Takipde Kalın!
Günlük gelişmeleri takip edebilmek için habertürk uygulamasını indirin
Gündem Ekonomi Dünya Spor Magazin Kadın Sağlık Yazılar Teknoloji Gastro Video Stil Resmi İlanlar

Serenay Sarıkaya ve Kıvanç Tatlıtuğ'un başrollerini paylaştığı Show TV'nin iddialı dizisi "Aile" salı akşamı görücüye çıktı.

"Aile" dizisinin Aslan'ı Kıvanç Tatlıtuğ ile yaralı psikolog Devin'i Serenay Sarıkaya'nın muhteşem oyunculuğu ile dizi tam da kıvamında başladı. Ve en yaralı hallerimizle yüzleştirdi bizleri.

Varlıklı ama yaralı bir ailenin oğlu Aslan ile aynı yerden yaralı olan Devin'in hikayesi kısa sürede kasıp kavurur, reyting rekorlarını da alt üst eder. Çünkü tam da bu memleketin genlerinde olan yaralı "Aile", "Anne-baba- çocuk" ilişkilerini kaşıyor. Kaşımak da yetmiyor, cümlelerle tokat gibi yüzleştiriyor.

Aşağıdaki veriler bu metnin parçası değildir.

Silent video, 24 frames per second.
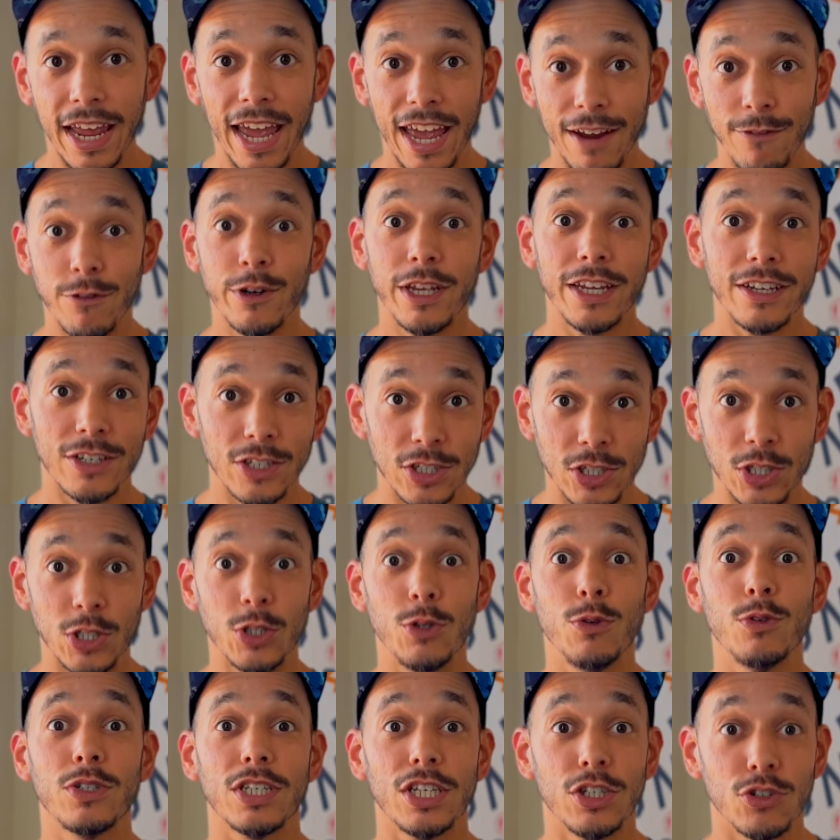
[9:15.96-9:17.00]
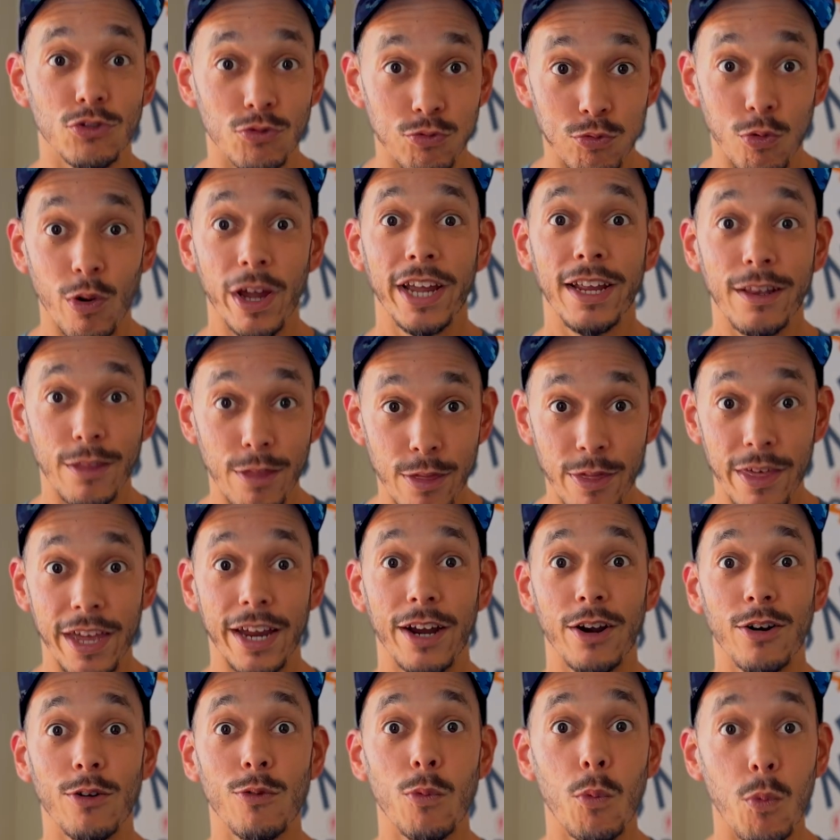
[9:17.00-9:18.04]
every excuse is right
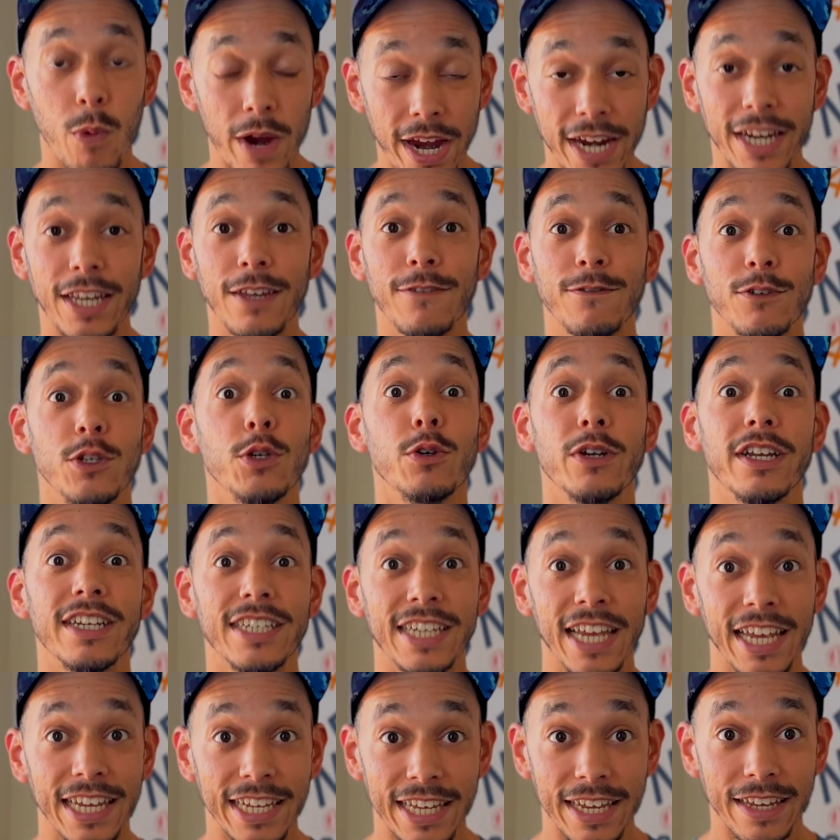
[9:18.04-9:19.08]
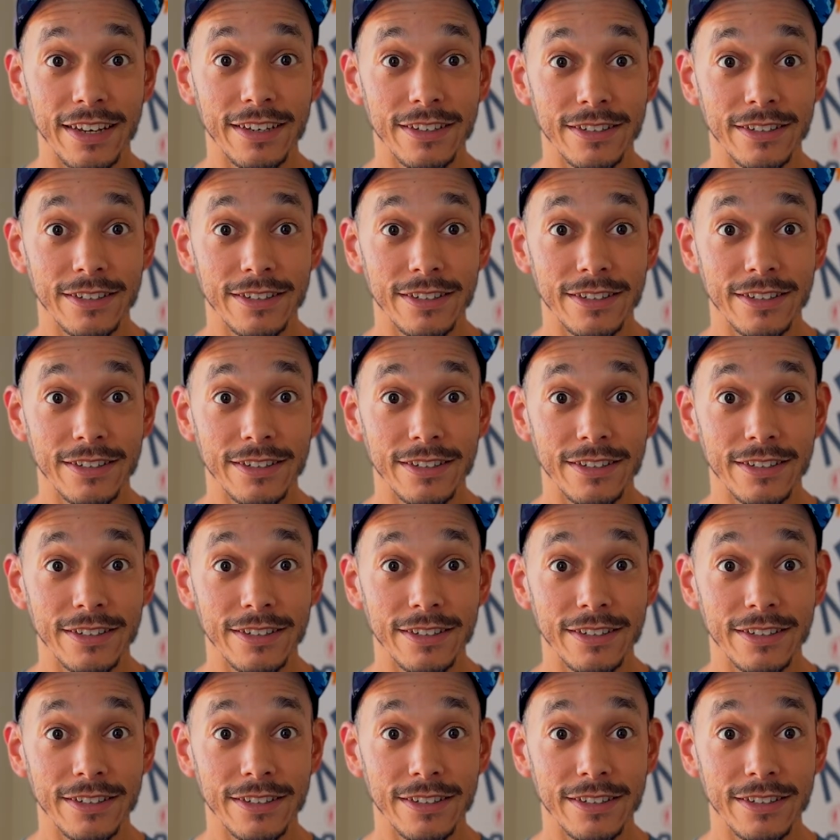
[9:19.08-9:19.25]
there, waiting for you to take it.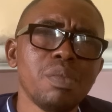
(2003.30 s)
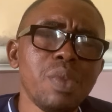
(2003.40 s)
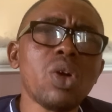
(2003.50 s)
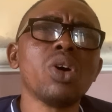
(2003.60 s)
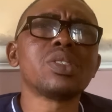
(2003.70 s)

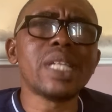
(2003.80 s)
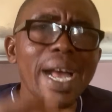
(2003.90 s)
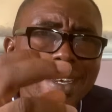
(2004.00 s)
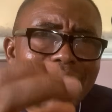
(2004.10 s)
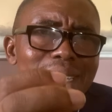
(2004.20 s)
Because
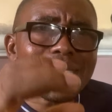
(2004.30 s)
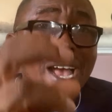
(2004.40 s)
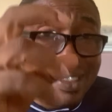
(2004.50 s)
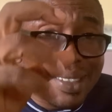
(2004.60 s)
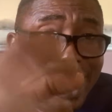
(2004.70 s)
darkness
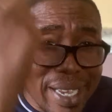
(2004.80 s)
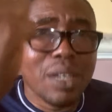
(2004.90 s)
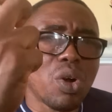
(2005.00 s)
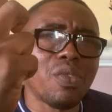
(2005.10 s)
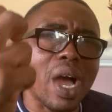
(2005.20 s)
has
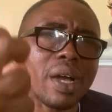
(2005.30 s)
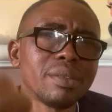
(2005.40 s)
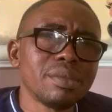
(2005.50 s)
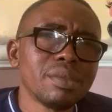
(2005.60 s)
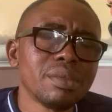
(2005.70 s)
taken over.
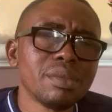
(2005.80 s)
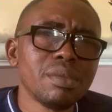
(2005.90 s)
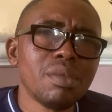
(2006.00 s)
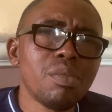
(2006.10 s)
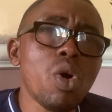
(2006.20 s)

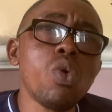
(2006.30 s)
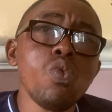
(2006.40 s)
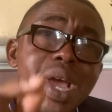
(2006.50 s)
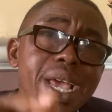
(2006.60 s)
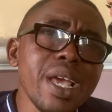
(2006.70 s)
But
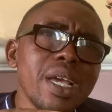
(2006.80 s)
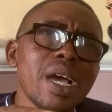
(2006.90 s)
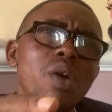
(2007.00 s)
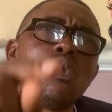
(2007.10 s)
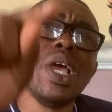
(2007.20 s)
we
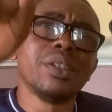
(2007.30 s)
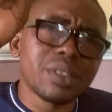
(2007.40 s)
will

Ki daha ilk bölümünde bunu yaptı.

Bakın Aslan'ın Devin'e yaptığı konuşma şöyle başladı:

"Bütün mutlu aileler birbirine benzer, ama her mutlu ailenin kendi özgü bir mutsuzluğu vardır. Biz böyle bayılmıyor muyuz aile konusu gelince, didik didik macunlamaya. Onlardan aldığımız mutsuzluğu bile kutsuyoruz. Hatta en hastalıklı olan şey de ne biliyor musun? Öyle bir yer ki, aile denen yer. Bütün kötülükler iyi niyetle yapılır. Böyle tatlı tatlı. Babam benim küçükken bir kere bile olsun başımı okşamadı. Hep diledim, hep istedim. Böyle bir kere ya. Bir kere dedim ki, 'Oğlum seni çok seviyorum' dediğini duymak için nelerimi vermezdim. Ama duyamadım. Ama ben onu çok sevdim biliyor musun?"

Ah ki ne ah.

Daha geçen gün bir eğitmenin konuşmasında, "Anne ve babalar çocuklarını 'Artık seni sevmeyeceğim' diye tehdit ettiğinde bile çocuk yine anne ve babanın peşinden gider. Çünkü çocuk anne ve babayı koşulsuz sever" cümlesini hatırlattı. Bu topraklarda babası tarafından sevgi görmemiş kaç çocuk ve yetişkin var biliyor musunuz?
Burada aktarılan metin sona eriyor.